5 Ways to Sabotage Your Employment Law Claim

David Zatuchni

Litigating an employment law claim necessarily involves risk, some of it considerable. There are no guarantees, for instance, that your employer won’t go bankrupt before your case settles, or that you’ll receive a sympathetic judge or jury if your case goes to trial.

However, in my experience, some problems in litigating cases often come from the clients themselves. Don’t get me wrong – I love my clients! But we’re all human, and the following mistakes can torpedo the strength of an employment claim and minimize your recovery. You’d do well to avoid the following:

1.  You fail to document.

This is the most common reason why I refuse to represent potential clients. Most assuredly, discrimination, retaliation, and harassment still do occur in the workplace. However, an employment claim is only as strong as its evidence. For that reason, you must document and report your complaints to management. That means:

Put it in writing. If you verbally complain to your employer, your employer can easily deny that you did if you decide to file or threaten a lawsuit. You need a record that 1) you were subjected to illegal conduct, and 2) you put your employer on notice about it. In my opinion, the best method of documentation is an email describing what you believe to be the illegal discrimination, retaliation, or harassment against you, addressed to your direct manager, your manager’s superior, and HR.

But I have witnesses to the conduct against me! you might think. Witnesses certainly help, but they will have to be subpoenaed and deposed over the course of a lawsuit, which takes time and expense. Sometimes witnesses leave the employer in the interim and are difficult to track down. And while they usually give testimony in line with what my clients expect, sometimes witnesses don’t (for a variety of reasons, including the fear of being fired themselves or wanting to curry favor with the boss for a promotion). Moreover, the key issue is whether management was aware of the discrimination, retaliation, or harassment against you. If neither you nor your witness reported, management has a good argument against being held liable.

Be professional. Any complaints or reports that you submit to management should be neutral in tone. Just set out the facts of what occurred to you without getting angry, emotional, or sarcastic.

Be specific. Some employees, fearful of making waves, make the mistake of documenting that they have been treated “unfairly” or “disrespectfully”. However, being an unfair and disrespectful boss is in no way illegal. What is illegal is discriminating against, retaliating against, or harassing an employee based on race, sex, age, or other protected class. So be specific! State that you believe you were subjected to discrimination, retaliation or harassment based on your protected status – say, as a pregnant woman, or the only employee in your department over 60.

If you need help writing up your complaint and report to your employer, please review this helpful article.

2.  You give your employer an excuse to fire you.

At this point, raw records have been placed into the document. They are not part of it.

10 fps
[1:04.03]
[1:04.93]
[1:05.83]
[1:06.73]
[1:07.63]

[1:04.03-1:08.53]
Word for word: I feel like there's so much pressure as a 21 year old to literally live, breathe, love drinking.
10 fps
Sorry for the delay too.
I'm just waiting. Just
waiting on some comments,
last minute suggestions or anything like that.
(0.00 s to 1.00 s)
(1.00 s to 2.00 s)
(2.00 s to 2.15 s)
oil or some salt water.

Some employees become my clients after they’ve been fired. However, others sue or threaten to sue their employers while remaining employed. Under these circumstances, it’s extremely important to show up, act professionally and collegially, and do your job to the very best of your ability. It’s true that firing an employee in retaliation for his or her discrimination lawsuit is illegal. Nonetheless, firing an employee for showing up late, botching assignments, and fighting with co-workers is not. Don’t be the employee who assumes that suing the company is a shield against consequences – you’ll only get canned and tank the value of any legitimate employment claim.

3.  You fail to look for alternative employment.

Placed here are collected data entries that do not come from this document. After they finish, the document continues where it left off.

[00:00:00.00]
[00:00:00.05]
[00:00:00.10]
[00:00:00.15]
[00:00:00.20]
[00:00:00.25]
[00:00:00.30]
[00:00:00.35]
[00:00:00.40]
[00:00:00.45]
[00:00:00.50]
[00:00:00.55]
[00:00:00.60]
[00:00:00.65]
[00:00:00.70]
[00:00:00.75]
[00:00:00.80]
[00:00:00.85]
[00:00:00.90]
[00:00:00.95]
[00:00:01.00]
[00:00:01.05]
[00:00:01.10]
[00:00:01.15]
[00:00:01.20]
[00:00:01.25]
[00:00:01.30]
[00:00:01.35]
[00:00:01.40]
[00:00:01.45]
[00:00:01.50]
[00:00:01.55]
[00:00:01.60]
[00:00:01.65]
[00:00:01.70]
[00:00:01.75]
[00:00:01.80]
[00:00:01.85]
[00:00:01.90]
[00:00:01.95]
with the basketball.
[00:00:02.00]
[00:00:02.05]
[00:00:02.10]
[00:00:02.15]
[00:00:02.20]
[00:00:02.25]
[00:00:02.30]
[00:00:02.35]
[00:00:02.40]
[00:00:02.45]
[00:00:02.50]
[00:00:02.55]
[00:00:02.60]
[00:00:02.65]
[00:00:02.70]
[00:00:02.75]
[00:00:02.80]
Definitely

Plaintiffs in employment lawsuits have a legal “duty to mitigate” their damages. In other words, even if you’ve been illegally terminated, you still have an obligation to seek new employment. This means engaging in a good faith search for work. In fact, as part of the discovery stage of litigation, an employment plaintiff can expect to be required to turn over evidence of his or her job search, including records of all positions applied to online over sites like Indeed and LinkedIn.

Now, the damages element of any claim creates a perverse incentive not to look for work. Why? Because if you find a replacement job fairly quickly, at a fairly comparable rate of pay, you haven’t suffered tremendously in terms of lost salary, benefits and the like. Your employer may be less inclined to meet your settlement or litigation demand, arguing “no harm done.”

You still must actively seek work. Trust me, judges, juries, and the governing case law do not take kindly to plaintiffs who don’t try their best to find a job, or who turn down available jobs. Practically speaking, this means you can’t be too picky. For instance, let’s say you’re a teacher who filed an employment claim against his school district after being fired. If you’re offered another comparable position, with comparable pay, but turn it down because you’re less impressed with this school district’s location or reputation, it will likely negatively impact the value of your claim.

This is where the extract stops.